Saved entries
※
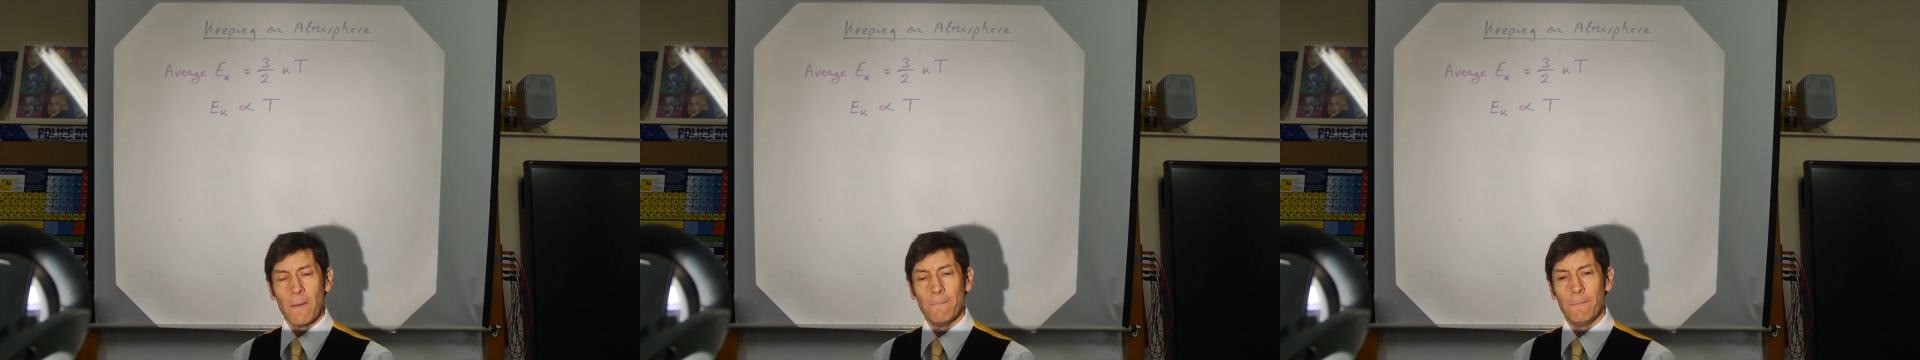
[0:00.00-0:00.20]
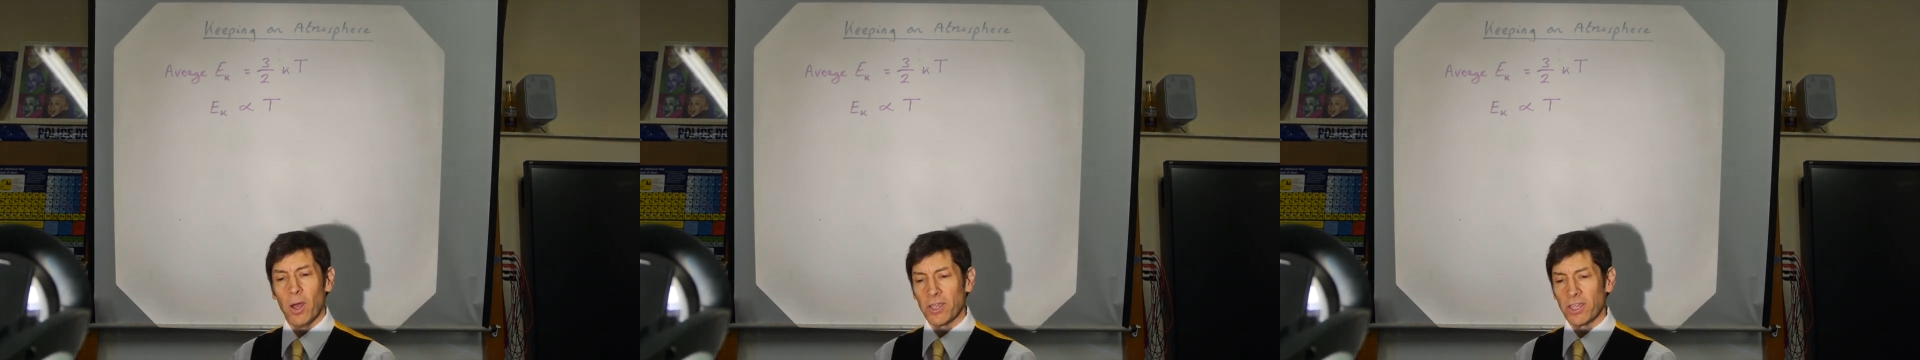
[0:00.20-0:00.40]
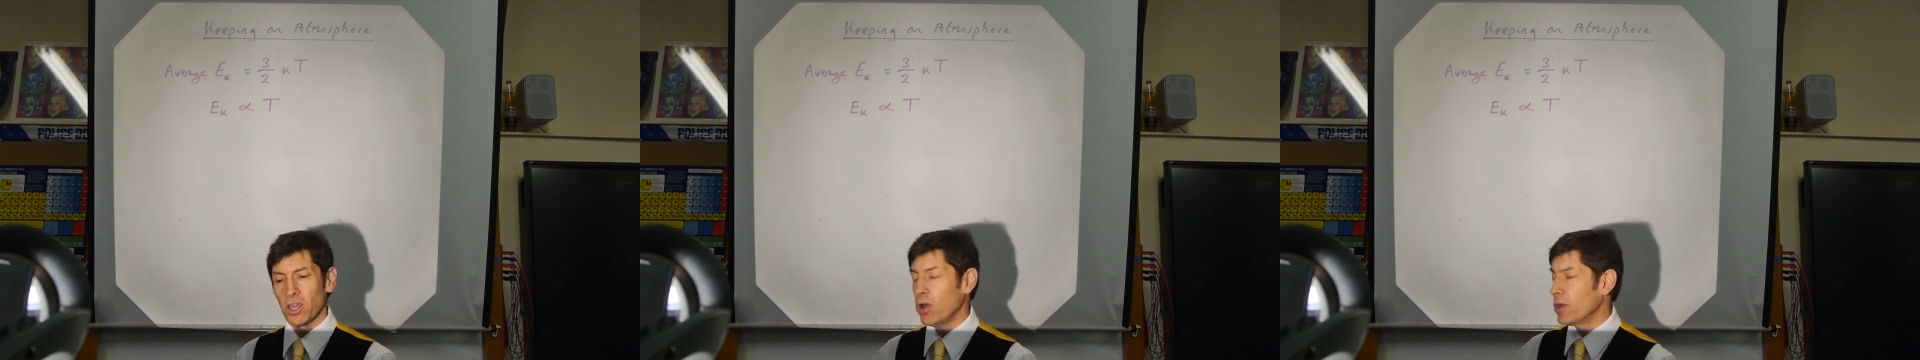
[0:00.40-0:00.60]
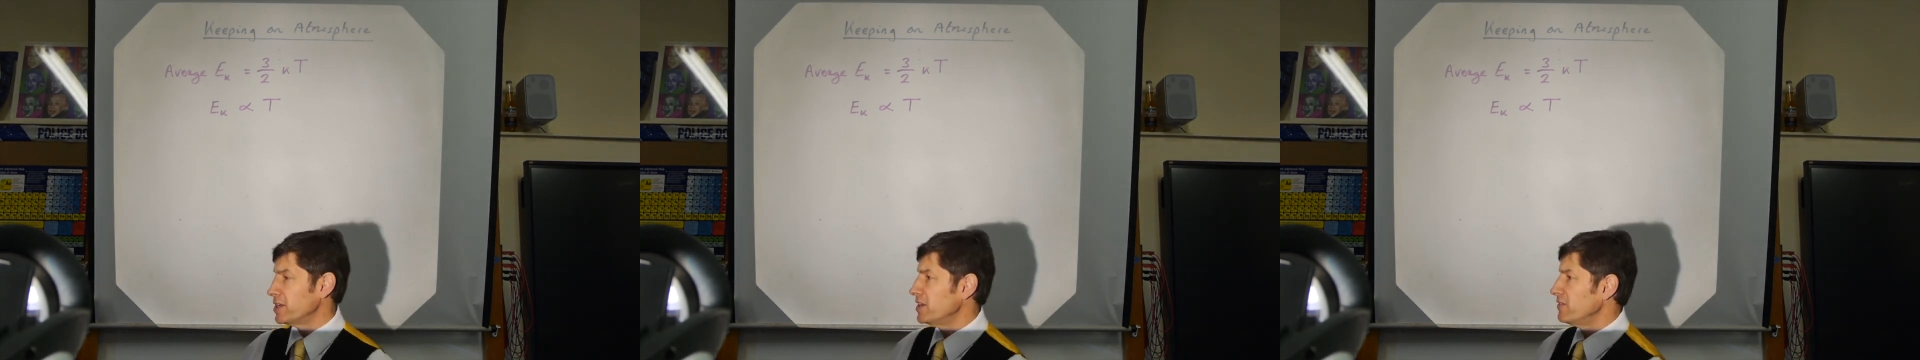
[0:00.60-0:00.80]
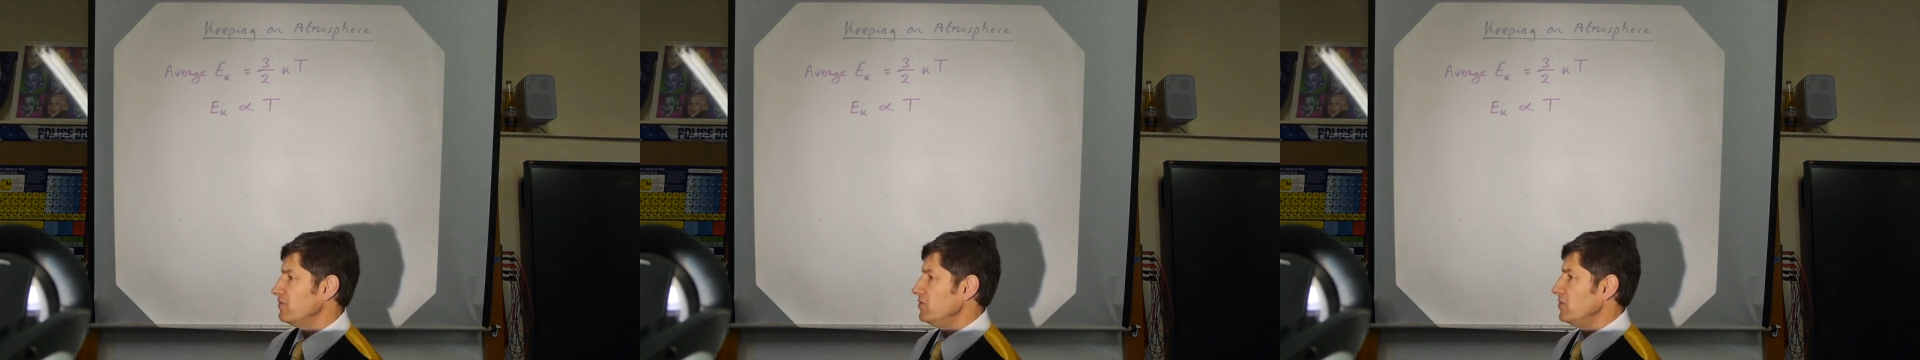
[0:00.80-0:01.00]
by
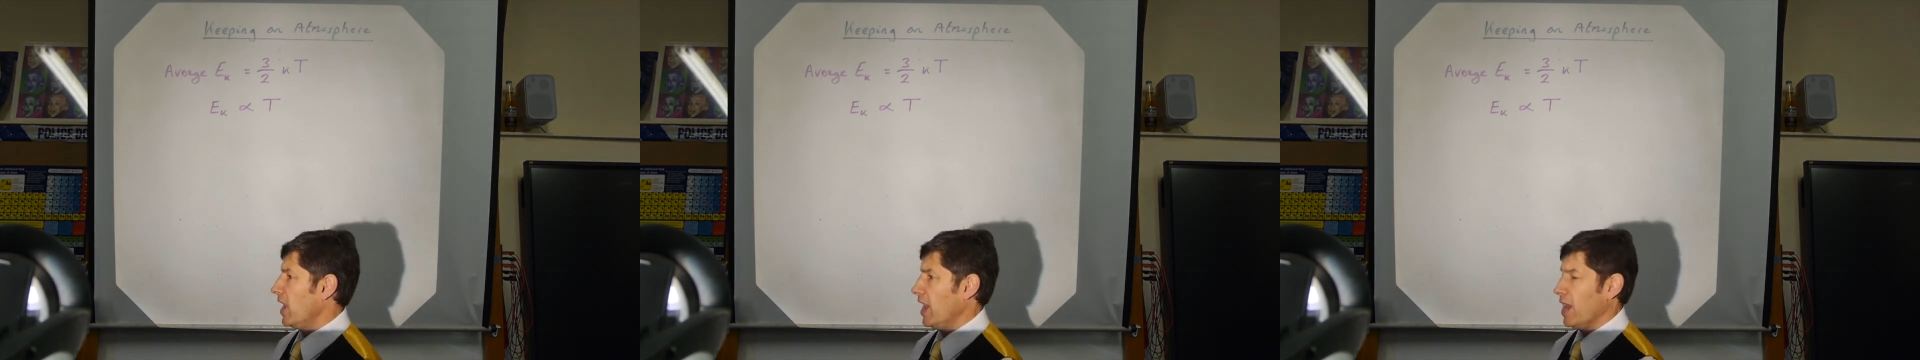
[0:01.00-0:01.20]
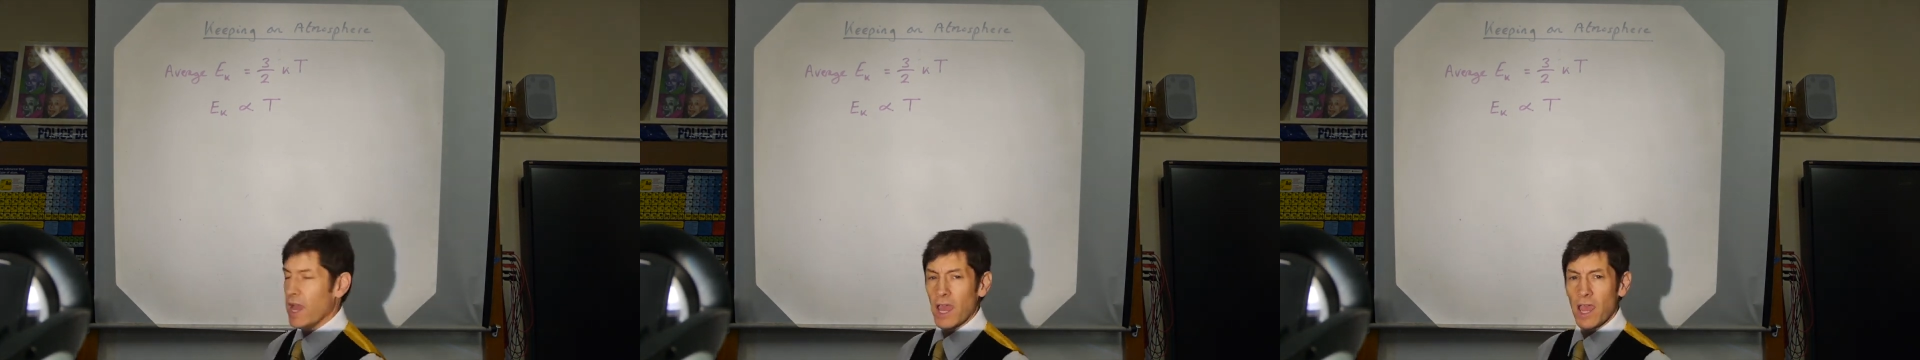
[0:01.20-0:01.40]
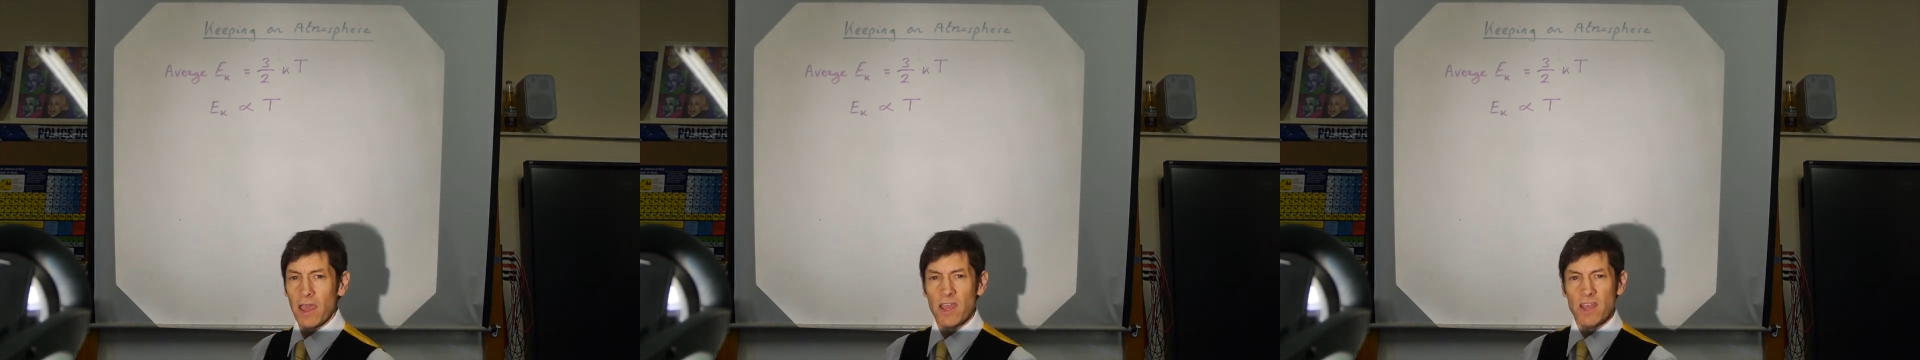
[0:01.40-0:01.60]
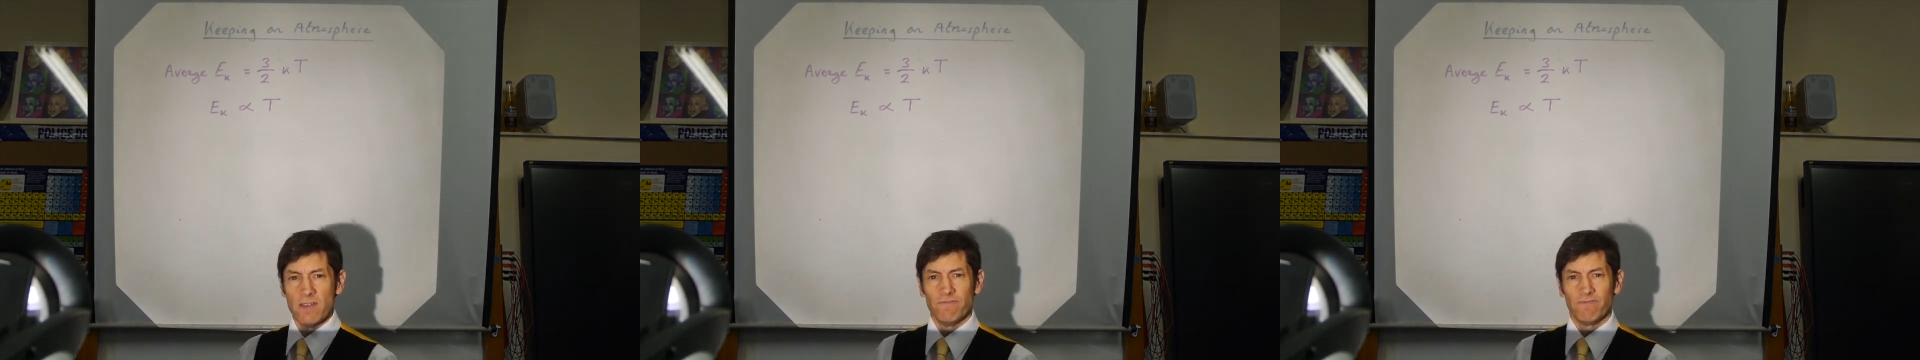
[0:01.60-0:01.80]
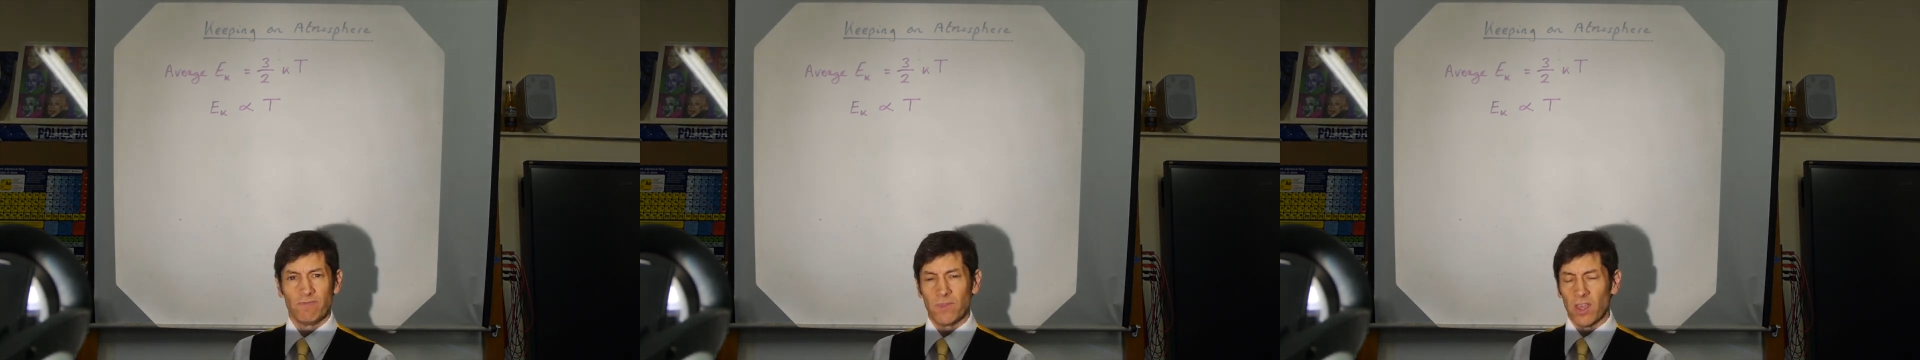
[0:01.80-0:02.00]
kind of
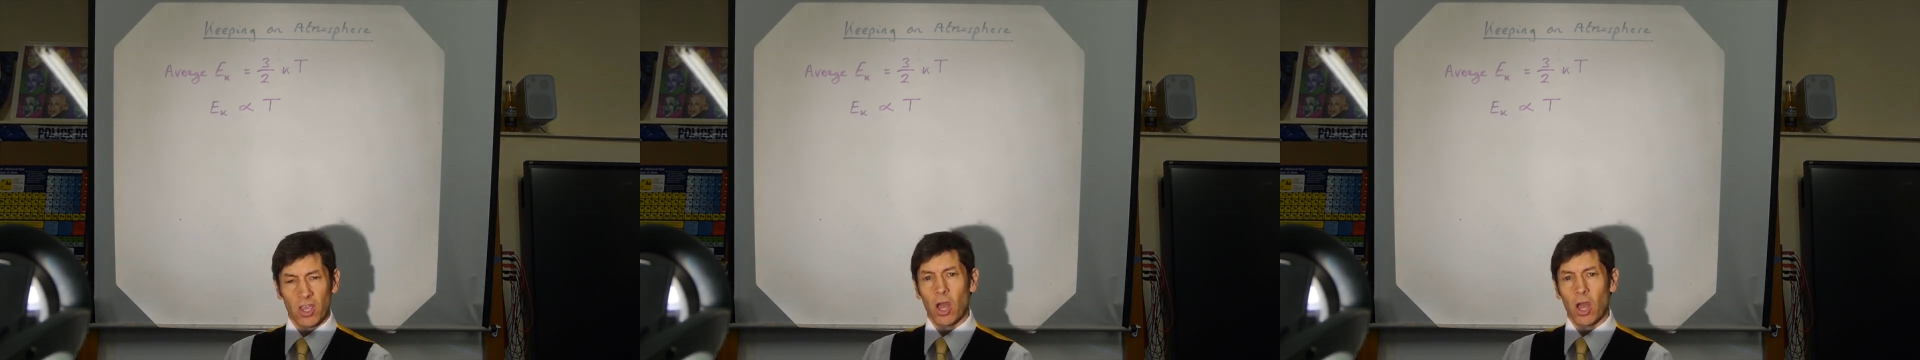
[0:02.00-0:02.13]
the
※
**YOUR OBJECTIVE:** To answer, repeat exactly the lines from the line containing "[0:00.60-0:00.80]" through the last line of the data above, leaving out all pictures.

**SOLUTION BELOW:**
[0:00.60-0:00.80]
[0:00.80-0:01.00]
by
[0:01.00-0:01.20]
[0:01.20-0:01.40]
[0:01.40-0:01.60]
[0:01.60-0:01.80]
[0:01.80-0:02.00]
kind of
[0:02.00-0:02.13]
the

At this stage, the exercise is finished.